Keep images out and repeat all data exactly.
------------------------------------------------------------
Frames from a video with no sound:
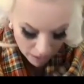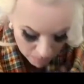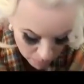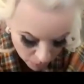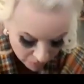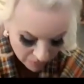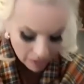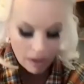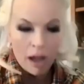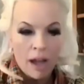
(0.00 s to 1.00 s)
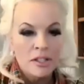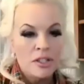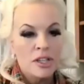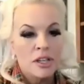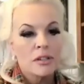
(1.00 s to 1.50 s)
moving on
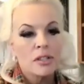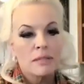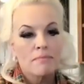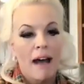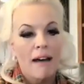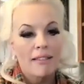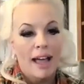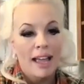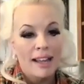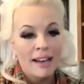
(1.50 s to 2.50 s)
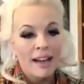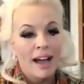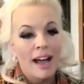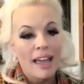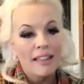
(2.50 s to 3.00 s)
to spotlight and
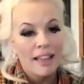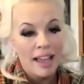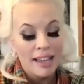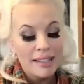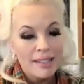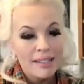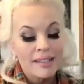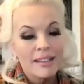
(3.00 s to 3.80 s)
highlight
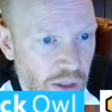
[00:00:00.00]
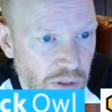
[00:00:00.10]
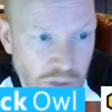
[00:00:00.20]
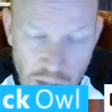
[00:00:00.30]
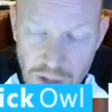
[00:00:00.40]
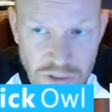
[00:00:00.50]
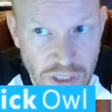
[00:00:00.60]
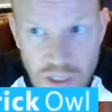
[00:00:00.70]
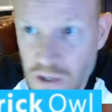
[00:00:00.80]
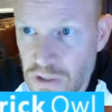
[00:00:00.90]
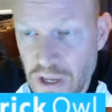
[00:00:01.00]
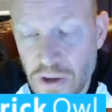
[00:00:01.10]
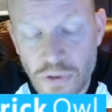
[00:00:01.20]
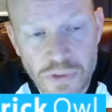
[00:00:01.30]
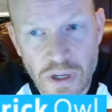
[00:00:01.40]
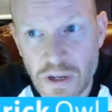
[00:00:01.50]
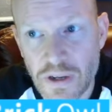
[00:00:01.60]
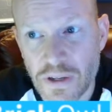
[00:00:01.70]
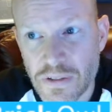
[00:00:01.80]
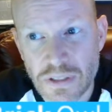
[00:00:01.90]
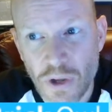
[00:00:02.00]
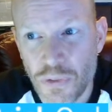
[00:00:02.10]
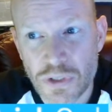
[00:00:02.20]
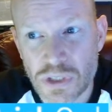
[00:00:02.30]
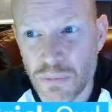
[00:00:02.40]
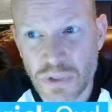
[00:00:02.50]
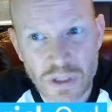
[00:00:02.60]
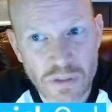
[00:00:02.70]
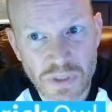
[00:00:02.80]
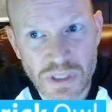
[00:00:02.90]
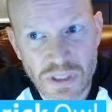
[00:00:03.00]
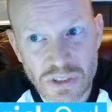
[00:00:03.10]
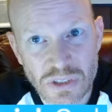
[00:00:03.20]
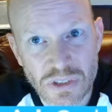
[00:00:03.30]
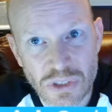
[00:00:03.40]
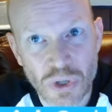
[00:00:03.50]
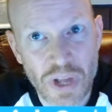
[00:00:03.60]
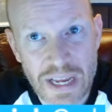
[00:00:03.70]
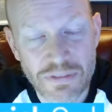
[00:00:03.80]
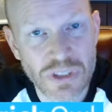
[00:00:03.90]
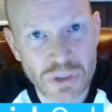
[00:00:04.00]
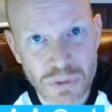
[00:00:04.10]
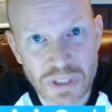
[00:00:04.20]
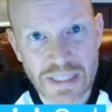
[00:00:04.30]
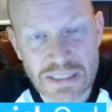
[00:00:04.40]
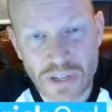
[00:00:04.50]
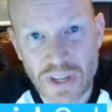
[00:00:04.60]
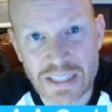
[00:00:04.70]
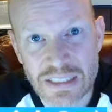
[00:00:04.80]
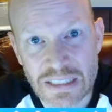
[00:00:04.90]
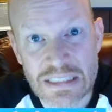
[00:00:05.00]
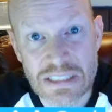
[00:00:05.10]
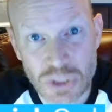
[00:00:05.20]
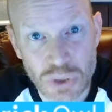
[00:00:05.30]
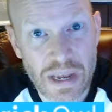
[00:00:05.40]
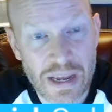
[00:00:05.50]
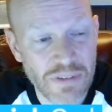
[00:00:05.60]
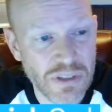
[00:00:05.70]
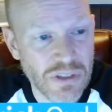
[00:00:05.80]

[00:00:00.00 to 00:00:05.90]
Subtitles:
Yeah, take care of the health. Health is something that when you don't have it, you realize how nice it is to have it.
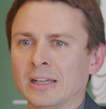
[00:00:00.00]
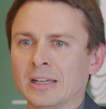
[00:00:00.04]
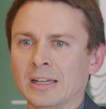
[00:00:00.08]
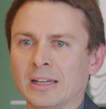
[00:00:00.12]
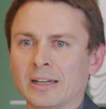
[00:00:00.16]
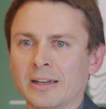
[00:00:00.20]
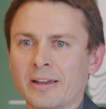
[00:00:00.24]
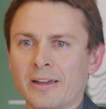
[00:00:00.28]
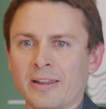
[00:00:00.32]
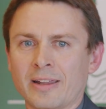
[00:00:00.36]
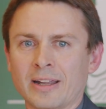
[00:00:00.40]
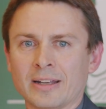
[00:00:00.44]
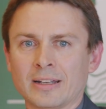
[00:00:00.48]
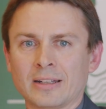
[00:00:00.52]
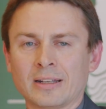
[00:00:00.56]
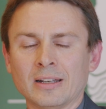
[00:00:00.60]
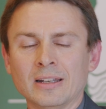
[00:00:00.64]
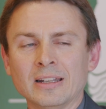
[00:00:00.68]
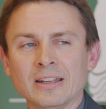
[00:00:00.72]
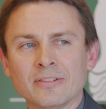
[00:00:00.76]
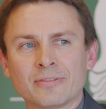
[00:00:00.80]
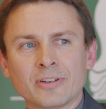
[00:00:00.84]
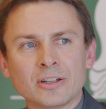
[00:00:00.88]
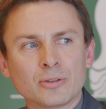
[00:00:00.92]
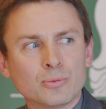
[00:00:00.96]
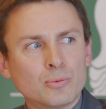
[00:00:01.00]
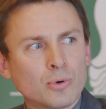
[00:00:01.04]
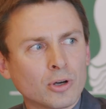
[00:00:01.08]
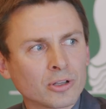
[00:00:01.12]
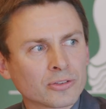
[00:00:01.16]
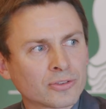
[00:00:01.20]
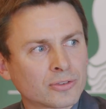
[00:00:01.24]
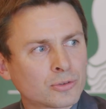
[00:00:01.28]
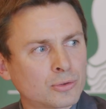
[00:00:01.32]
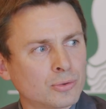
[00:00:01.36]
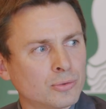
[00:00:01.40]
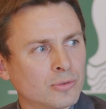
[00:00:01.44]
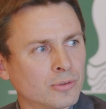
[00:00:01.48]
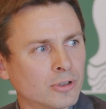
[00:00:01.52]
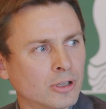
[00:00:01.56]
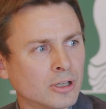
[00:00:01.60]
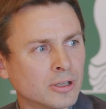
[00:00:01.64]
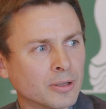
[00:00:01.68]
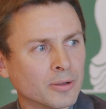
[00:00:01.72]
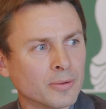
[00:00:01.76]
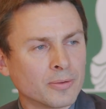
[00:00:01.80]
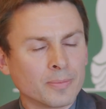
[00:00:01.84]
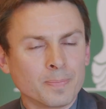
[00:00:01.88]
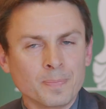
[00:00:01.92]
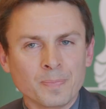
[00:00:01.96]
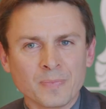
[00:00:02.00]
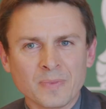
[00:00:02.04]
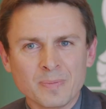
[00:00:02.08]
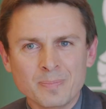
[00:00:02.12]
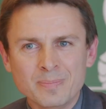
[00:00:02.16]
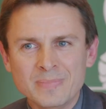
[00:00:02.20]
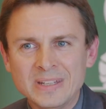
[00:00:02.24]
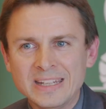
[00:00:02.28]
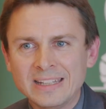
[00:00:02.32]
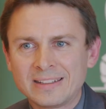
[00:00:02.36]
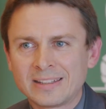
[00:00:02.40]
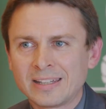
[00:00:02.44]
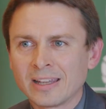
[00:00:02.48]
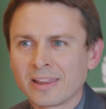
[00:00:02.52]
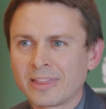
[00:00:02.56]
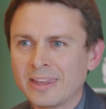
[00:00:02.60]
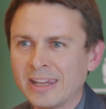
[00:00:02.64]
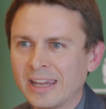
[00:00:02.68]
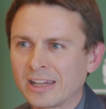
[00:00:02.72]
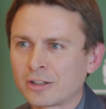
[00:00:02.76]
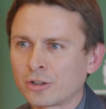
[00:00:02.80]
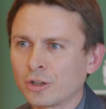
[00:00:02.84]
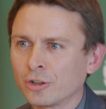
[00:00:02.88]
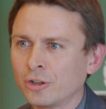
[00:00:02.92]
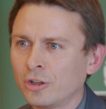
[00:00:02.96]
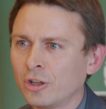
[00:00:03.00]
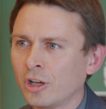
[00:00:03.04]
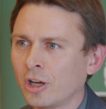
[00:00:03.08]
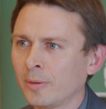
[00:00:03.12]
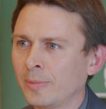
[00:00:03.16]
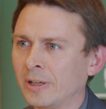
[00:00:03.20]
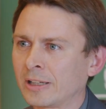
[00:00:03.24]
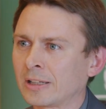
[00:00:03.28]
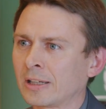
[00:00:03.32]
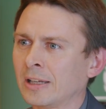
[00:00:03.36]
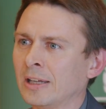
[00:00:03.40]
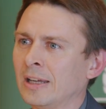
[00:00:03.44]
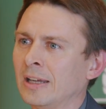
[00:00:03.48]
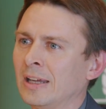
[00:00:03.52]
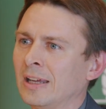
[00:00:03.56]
that if it wants to meet here the economic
------------------------------------------------------------
RESULT OF THIS TASK ▸
Frames from a video with no sound:
(0.00 s to 1.00 s)
(1.00 s to 1.50 s)
moving on
(1.50 s to 2.50 s)
(2.50 s to 3.00 s)
to spotlight and
(3.00 s to 3.80 s)
highlight
[00:00:00.00]
[00:00:00.10]
[00:00:00.20]
[00:00:00.30]
[00:00:00.40]
[00:00:00.50]
[00:00:00.60]
[00:00:00.70]
[00:00:00.80]
[00:00:00.90]
[00:00:01.00]
[00:00:01.10]
[00:00:01.20]
[00:00:01.30]
[00:00:01.40]
[00:00:01.50]
[00:00:01.60]
[00:00:01.70]
[00:00:01.80]
[00:00:01.90]
[00:00:02.00]
[00:00:02.10]
[00:00:02.20]
[00:00:02.30]
[00:00:02.40]
[00:00:02.50]
[00:00:02.60]
[00:00:02.70]
[00:00:02.80]
[00:00:02.90]
[00:00:03.00]
[00:00:03.10]
[00:00:03.20]
[00:00:03.30]
[00:00:03.40]
[00:00:03.50]
[00:00:03.60]
[00:00:03.70]
[00:00:03.80]
[00:00:03.90]
[00:00:04.00]
[00:00:04.10]
[00:00:04.20]
[00:00:04.30]
[00:00:04.40]
[00:00:04.50]
[00:00:04.60]
[00:00:04.70]
[00:00:04.80]
[00:00:04.90]
[00:00:05.00]
[00:00:05.10]
[00:00:05.20]
[00:00:05.30]
[00:00:05.40]
[00:00:05.50]
[00:00:05.60]
[00:00:05.70]
[00:00:05.80]

[00:00:00.00 to 00:00:05.90]
Subtitles:
Yeah, take care of the health. Health is something that when you don't have it, you realize how nice it is to have it.
[00:00:00.00]
[00:00:00.04]
[00:00:00.08]
[00:00:00.12]
[00:00:00.16]
[00:00:00.20]
[00:00:00.24]
[00:00:00.28]
[00:00:00.32]
[00:00:00.36]
[00:00:00.40]
[00:00:00.44]
[00:00:00.48]
[00:00:00.52]
[00:00:00.56]
[00:00:00.60]
[00:00:00.64]
[00:00:00.68]
[00:00:00.72]
[00:00:00.76]
[00:00:00.80]
[00:00:00.84]
[00:00:00.88]
[00:00:00.92]
[00:00:00.96]
[00:00:01.00]
[00:00:01.04]
[00:00:01.08]
[00:00:01.12]
[00:00:01.16]
[00:00:01.20]
[00:00:01.24]
[00:00:01.28]
[00:00:01.32]
[00:00:01.36]
[00:00:01.40]
[00:00:01.44]
[00:00:01.48]
[00:00:01.52]
[00:00:01.56]
[00:00:01.60]
[00:00:01.64]
[00:00:01.68]
[00:00:01.72]
[00:00:01.76]
[00:00:01.80]
[00:00:01.84]
[00:00:01.88]
[00:00:01.92]
[00:00:01.96]
[00:00:02.00]
[00:00:02.04]
[00:00:02.08]
[00:00:02.12]
[00:00:02.16]
[00:00:02.20]
[00:00:02.24]
[00:00:02.28]
[00:00:02.32]
[00:00:02.36]
[00:00:02.40]
[00:00:02.44]
[00:00:02.48]
[00:00:02.52]
[00:00:02.56]
[00:00:02.60]
[00:00:02.64]
[00:00:02.68]
[00:00:02.72]
[00:00:02.76]
[00:00:02.80]
[00:00:02.84]
[00:00:02.88]
[00:00:02.92]
[00:00:02.96]
[00:00:03.00]
[00:00:03.04]
[00:00:03.08]
[00:00:03.12]
[00:00:03.16]
[00:00:03.20]
[00:00:03.24]
[00:00:03.28]
[00:00:03.32]
[00:00:03.36]
[00:00:03.40]
[00:00:03.44]
[00:00:03.48]
[00:00:03.52]
[00:00:03.56]
that if it wants to meet here the economic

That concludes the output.